## Records from a dataset
"""
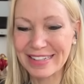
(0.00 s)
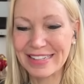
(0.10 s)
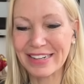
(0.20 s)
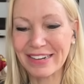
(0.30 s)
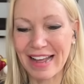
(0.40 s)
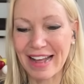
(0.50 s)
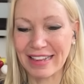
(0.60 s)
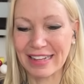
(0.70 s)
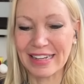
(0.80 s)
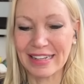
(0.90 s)
Dear
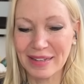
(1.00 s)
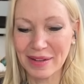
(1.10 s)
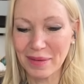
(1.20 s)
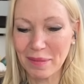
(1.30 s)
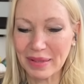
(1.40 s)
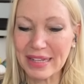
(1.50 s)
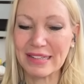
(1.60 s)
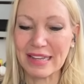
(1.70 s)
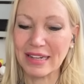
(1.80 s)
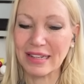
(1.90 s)
Allie,
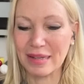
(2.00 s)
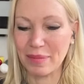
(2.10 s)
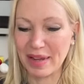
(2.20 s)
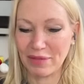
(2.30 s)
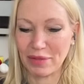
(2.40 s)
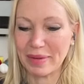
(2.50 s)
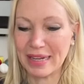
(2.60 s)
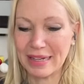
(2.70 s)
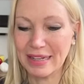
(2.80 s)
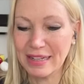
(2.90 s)
please settle a debate for
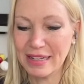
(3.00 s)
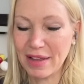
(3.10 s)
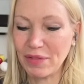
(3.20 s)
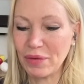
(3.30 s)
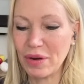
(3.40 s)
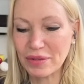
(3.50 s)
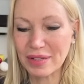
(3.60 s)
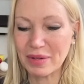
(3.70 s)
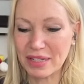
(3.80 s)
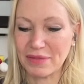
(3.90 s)
me. If you know
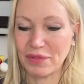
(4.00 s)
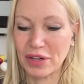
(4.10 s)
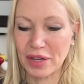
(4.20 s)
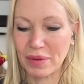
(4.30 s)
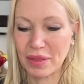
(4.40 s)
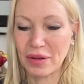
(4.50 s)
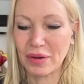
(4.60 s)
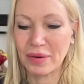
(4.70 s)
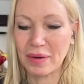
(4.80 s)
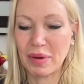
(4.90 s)
someone is flirting with
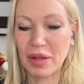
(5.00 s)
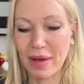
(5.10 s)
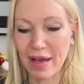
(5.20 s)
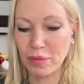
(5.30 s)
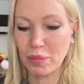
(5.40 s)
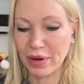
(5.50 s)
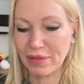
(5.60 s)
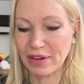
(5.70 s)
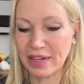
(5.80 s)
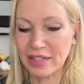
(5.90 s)
you, but you have a
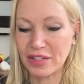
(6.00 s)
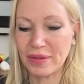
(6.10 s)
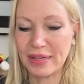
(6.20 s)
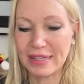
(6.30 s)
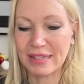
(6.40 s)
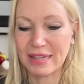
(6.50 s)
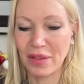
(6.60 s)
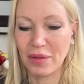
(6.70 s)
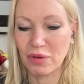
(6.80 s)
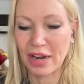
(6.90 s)
boyfriend, do you need to
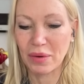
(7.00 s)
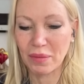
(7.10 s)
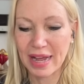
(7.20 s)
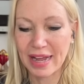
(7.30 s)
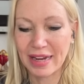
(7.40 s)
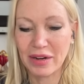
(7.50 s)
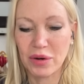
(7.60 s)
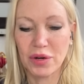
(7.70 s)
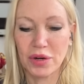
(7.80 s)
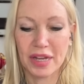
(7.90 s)
tell them right away,
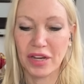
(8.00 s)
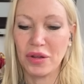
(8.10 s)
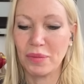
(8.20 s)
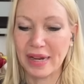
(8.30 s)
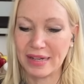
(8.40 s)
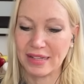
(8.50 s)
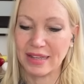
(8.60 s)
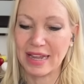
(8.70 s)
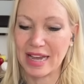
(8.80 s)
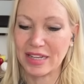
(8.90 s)
or can you wait until
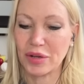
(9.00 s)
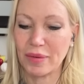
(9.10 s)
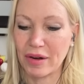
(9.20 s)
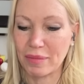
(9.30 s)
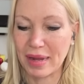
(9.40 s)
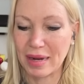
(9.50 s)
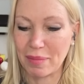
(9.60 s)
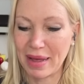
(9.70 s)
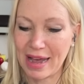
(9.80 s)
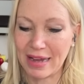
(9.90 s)
they ask you out or make a
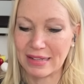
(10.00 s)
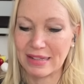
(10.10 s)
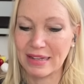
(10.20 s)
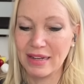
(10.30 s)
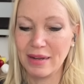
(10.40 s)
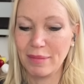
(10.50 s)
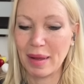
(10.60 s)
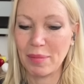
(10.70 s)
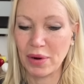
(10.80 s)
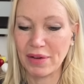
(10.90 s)
pass?
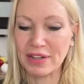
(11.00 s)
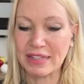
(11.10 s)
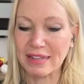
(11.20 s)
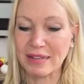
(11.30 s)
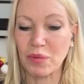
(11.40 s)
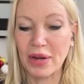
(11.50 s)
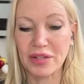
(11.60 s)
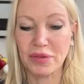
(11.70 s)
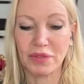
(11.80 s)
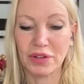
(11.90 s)
My boyfriend says I'm way
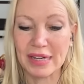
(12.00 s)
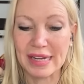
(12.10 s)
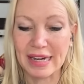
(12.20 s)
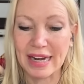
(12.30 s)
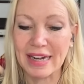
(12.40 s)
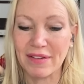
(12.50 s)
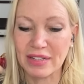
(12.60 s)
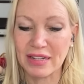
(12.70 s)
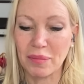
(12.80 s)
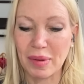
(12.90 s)
too flirty, and I
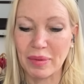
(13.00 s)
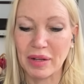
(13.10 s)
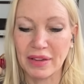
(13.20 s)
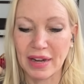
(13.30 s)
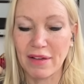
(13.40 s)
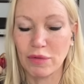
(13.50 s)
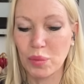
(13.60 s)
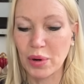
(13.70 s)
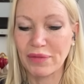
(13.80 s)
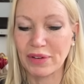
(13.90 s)
never tell people that I have a
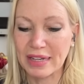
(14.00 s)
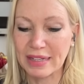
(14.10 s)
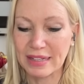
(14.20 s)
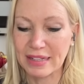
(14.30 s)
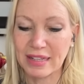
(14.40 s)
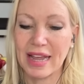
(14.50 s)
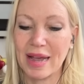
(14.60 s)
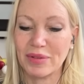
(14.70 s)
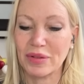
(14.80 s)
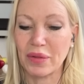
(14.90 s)
boyfriend until I
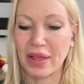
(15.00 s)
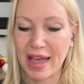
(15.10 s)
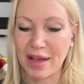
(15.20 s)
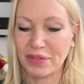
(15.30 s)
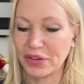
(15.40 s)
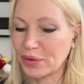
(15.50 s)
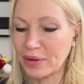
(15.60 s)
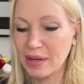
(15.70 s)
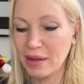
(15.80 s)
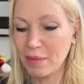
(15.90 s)
absolutely have
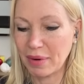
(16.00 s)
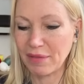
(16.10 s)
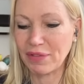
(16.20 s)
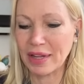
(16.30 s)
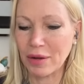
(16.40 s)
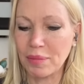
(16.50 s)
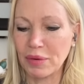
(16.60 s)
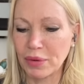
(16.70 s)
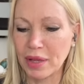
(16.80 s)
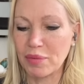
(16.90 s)
to. But I feel like it would
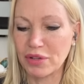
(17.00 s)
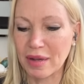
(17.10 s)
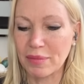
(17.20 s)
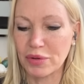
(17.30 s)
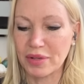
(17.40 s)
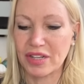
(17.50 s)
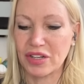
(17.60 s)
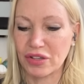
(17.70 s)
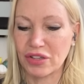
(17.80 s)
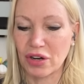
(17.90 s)
be really presumptuous to
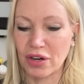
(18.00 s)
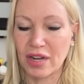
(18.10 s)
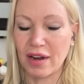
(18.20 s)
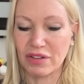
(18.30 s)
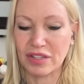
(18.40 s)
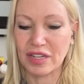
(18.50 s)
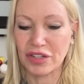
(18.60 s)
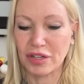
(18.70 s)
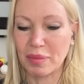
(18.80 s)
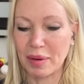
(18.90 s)
just start a
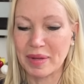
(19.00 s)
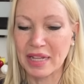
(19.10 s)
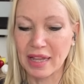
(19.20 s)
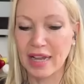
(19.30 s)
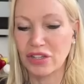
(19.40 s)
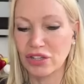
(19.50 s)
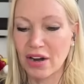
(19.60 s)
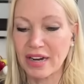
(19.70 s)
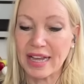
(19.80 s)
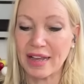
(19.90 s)
conversation by being like,
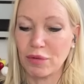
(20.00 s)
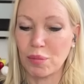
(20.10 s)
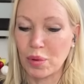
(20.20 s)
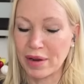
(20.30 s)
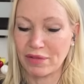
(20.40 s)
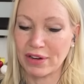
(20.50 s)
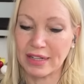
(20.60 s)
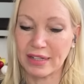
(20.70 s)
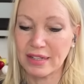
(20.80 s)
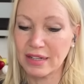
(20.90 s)
sorry, I have a
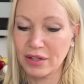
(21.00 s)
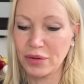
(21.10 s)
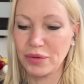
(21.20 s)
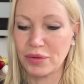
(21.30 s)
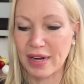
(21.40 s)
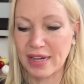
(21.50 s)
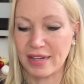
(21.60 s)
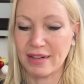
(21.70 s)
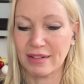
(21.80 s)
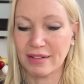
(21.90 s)
boyfriend. Who's right
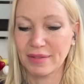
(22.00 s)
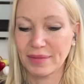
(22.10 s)
here?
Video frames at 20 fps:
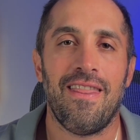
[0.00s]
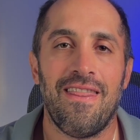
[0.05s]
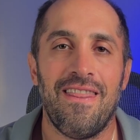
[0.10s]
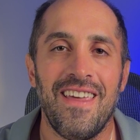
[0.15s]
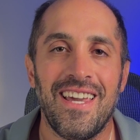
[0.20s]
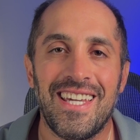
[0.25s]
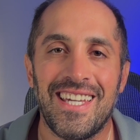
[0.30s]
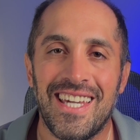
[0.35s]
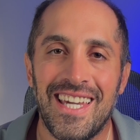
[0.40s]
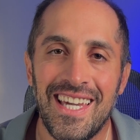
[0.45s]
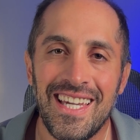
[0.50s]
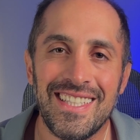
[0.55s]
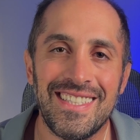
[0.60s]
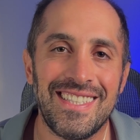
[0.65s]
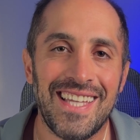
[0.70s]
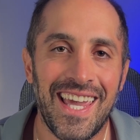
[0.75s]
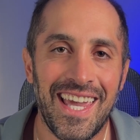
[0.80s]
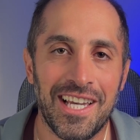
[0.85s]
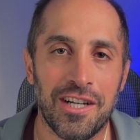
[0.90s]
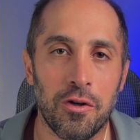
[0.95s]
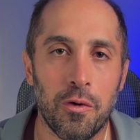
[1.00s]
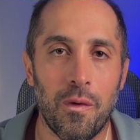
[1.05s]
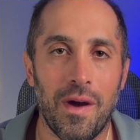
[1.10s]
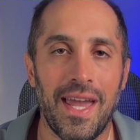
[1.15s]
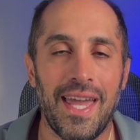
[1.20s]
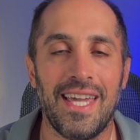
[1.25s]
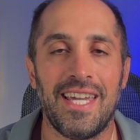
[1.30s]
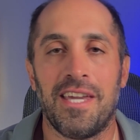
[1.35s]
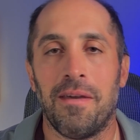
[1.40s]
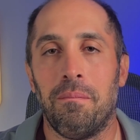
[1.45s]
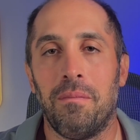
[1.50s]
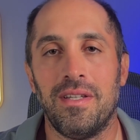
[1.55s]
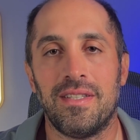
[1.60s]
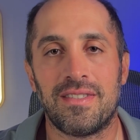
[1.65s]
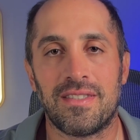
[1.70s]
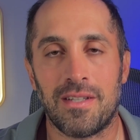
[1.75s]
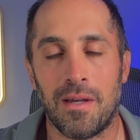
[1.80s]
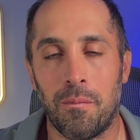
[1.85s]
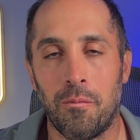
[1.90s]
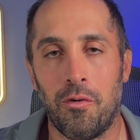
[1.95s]
The key takeaway can be
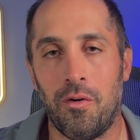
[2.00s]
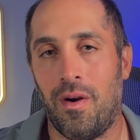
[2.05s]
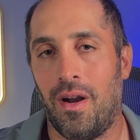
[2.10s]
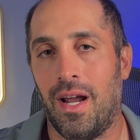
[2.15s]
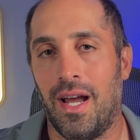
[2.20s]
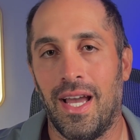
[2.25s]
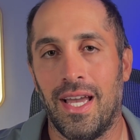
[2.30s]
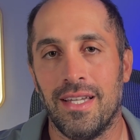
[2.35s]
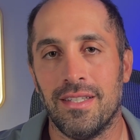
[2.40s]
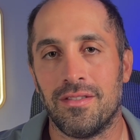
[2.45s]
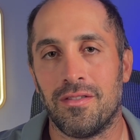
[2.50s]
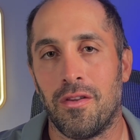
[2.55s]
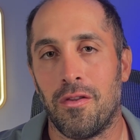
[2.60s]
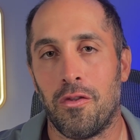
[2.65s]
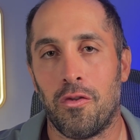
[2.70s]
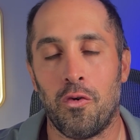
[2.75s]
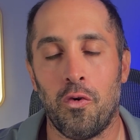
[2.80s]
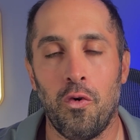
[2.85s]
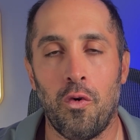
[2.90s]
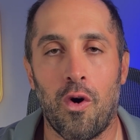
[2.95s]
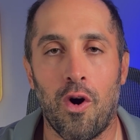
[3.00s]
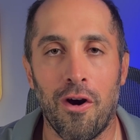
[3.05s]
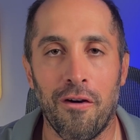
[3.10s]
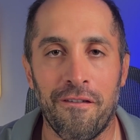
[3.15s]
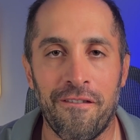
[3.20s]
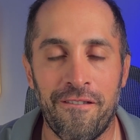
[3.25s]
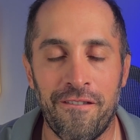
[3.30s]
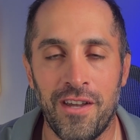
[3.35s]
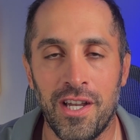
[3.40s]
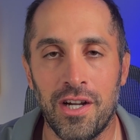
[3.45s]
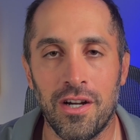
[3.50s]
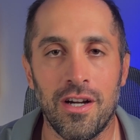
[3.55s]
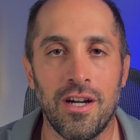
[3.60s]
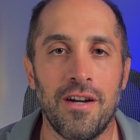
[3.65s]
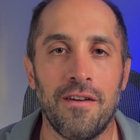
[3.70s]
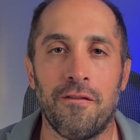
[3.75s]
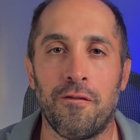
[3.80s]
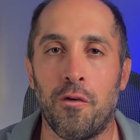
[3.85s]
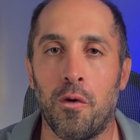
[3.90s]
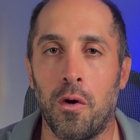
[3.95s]
summarized through our
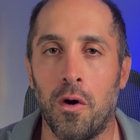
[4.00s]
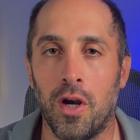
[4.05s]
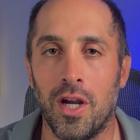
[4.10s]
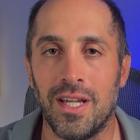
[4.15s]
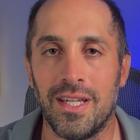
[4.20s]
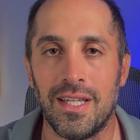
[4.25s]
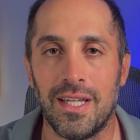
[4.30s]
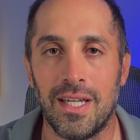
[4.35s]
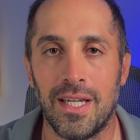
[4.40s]
figure for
"""
## What this task involves
Retype every entry above exactly and, please, skip the pictures.

## Exercise solution
(0.00 s)
(0.10 s)
(0.20 s)
(0.30 s)
(0.40 s)
(0.50 s)
(0.60 s)
(0.70 s)
(0.80 s)
(0.90 s)
Dear
(1.00 s)
(1.10 s)
(1.20 s)
(1.30 s)
(1.40 s)
(1.50 s)
(1.60 s)
(1.70 s)
(1.80 s)
(1.90 s)
Allie,
(2.00 s)
(2.10 s)
(2.20 s)
(2.30 s)
(2.40 s)
(2.50 s)
(2.60 s)
(2.70 s)
(2.80 s)
(2.90 s)
please settle a debate for
(3.00 s)
(3.10 s)
(3.20 s)
(3.30 s)
(3.40 s)
(3.50 s)
(3.60 s)
(3.70 s)
(3.80 s)
(3.90 s)
me. If you know
(4.00 s)
(4.10 s)
(4.20 s)
(4.30 s)
(4.40 s)
(4.50 s)
(4.60 s)
(4.70 s)
(4.80 s)
(4.90 s)
someone is flirting with
(5.00 s)
(5.10 s)
(5.20 s)
(5.30 s)
(5.40 s)
(5.50 s)
(5.60 s)
(5.70 s)
(5.80 s)
(5.90 s)
you, but you have a
(6.00 s)
(6.10 s)
(6.20 s)
(6.30 s)
(6.40 s)
(6.50 s)
(6.60 s)
(6.70 s)
(6.80 s)
(6.90 s)
boyfriend, do you need to
(7.00 s)
(7.10 s)
(7.20 s)
(7.30 s)
(7.40 s)
(7.50 s)
(7.60 s)
(7.70 s)
(7.80 s)
(7.90 s)
tell them right away,
(8.00 s)
(8.10 s)
(8.20 s)
(8.30 s)
(8.40 s)
(8.50 s)
(8.60 s)
(8.70 s)
(8.80 s)
(8.90 s)
or can you wait until
(9.00 s)
(9.10 s)
(9.20 s)
(9.30 s)
(9.40 s)
(9.50 s)
(9.60 s)
(9.70 s)
(9.80 s)
(9.90 s)
they ask you out or make a
(10.00 s)
(10.10 s)
(10.20 s)
(10.30 s)
(10.40 s)
(10.50 s)
(10.60 s)
(10.70 s)
(10.80 s)
(10.90 s)
pass?
(11.00 s)
(11.10 s)
(11.20 s)
(11.30 s)
(11.40 s)
(11.50 s)
(11.60 s)
(11.70 s)
(11.80 s)
(11.90 s)
My boyfriend says I'm way
(12.00 s)
(12.10 s)
(12.20 s)
(12.30 s)
(12.40 s)
(12.50 s)
(12.60 s)
(12.70 s)
(12.80 s)
(12.90 s)
too flirty, and I
(13.00 s)
(13.10 s)
(13.20 s)
(13.30 s)
(13.40 s)
(13.50 s)
(13.60 s)
(13.70 s)
(13.80 s)
(13.90 s)
never tell people that I have a
(14.00 s)
(14.10 s)
(14.20 s)
(14.30 s)
(14.40 s)
(14.50 s)
(14.60 s)
(14.70 s)
(14.80 s)
(14.90 s)
boyfriend until I
(15.00 s)
(15.10 s)
(15.20 s)
(15.30 s)
(15.40 s)
(15.50 s)
(15.60 s)
(15.70 s)
(15.80 s)
(15.90 s)
absolutely have
(16.00 s)
(16.10 s)
(16.20 s)
(16.30 s)
(16.40 s)
(16.50 s)
(16.60 s)
(16.70 s)
(16.80 s)
(16.90 s)
to. But I feel like it would
(17.00 s)
(17.10 s)
(17.20 s)
(17.30 s)
(17.40 s)
(17.50 s)
(17.60 s)
(17.70 s)
(17.80 s)
(17.90 s)
be really presumptuous to
(18.00 s)
(18.10 s)
(18.20 s)
(18.30 s)
(18.40 s)
(18.50 s)
(18.60 s)
(18.70 s)
(18.80 s)
(18.90 s)
just start a
(19.00 s)
(19.10 s)
(19.20 s)
(19.30 s)
(19.40 s)
(19.50 s)
(19.60 s)
(19.70 s)
(19.80 s)
(19.90 s)
conversation by being like,
(20.00 s)
(20.10 s)
(20.20 s)
(20.30 s)
(20.40 s)
(20.50 s)
(20.60 s)
(20.70 s)
(20.80 s)
(20.90 s)
sorry, I have a
(21.00 s)
(21.10 s)
(21.20 s)
(21.30 s)
(21.40 s)
(21.50 s)
(21.60 s)
(21.70 s)
(21.80 s)
(21.90 s)
boyfriend. Who's right
(22.00 s)
(22.10 s)
here?
Video frames at 20 fps:
[0.00s]
[0.05s]
[0.10s]
[0.15s]
[0.20s]
[0.25s]
[0.30s]
[0.35s]
[0.40s]
[0.45s]
[0.50s]
[0.55s]
[0.60s]
[0.65s]
[0.70s]
[0.75s]
[0.80s]
[0.85s]
[0.90s]
[0.95s]
[1.00s]
[1.05s]
[1.10s]
[1.15s]
[1.20s]
[1.25s]
[1.30s]
[1.35s]
[1.40s]
[1.45s]
[1.50s]
[1.55s]
[1.60s]
[1.65s]
[1.70s]
[1.75s]
[1.80s]
[1.85s]
[1.90s]
[1.95s]
The key takeaway can be
[2.00s]
[2.05s]
[2.10s]
[2.15s]
[2.20s]
[2.25s]
[2.30s]
[2.35s]
[2.40s]
[2.45s]
[2.50s]
[2.55s]
[2.60s]
[2.65s]
[2.70s]
[2.75s]
[2.80s]
[2.85s]
[2.90s]
[2.95s]
[3.00s]
[3.05s]
[3.10s]
[3.15s]
[3.20s]
[3.25s]
[3.30s]
[3.35s]
[3.40s]
[3.45s]
[3.50s]
[3.55s]
[3.60s]
[3.65s]
[3.70s]
[3.75s]
[3.80s]
[3.85s]
[3.90s]
[3.95s]
summarized through our
[4.00s]
[4.05s]
[4.10s]
[4.15s]
[4.20s]
[4.25s]
[4.30s]
[4.35s]
[4.40s]
figure for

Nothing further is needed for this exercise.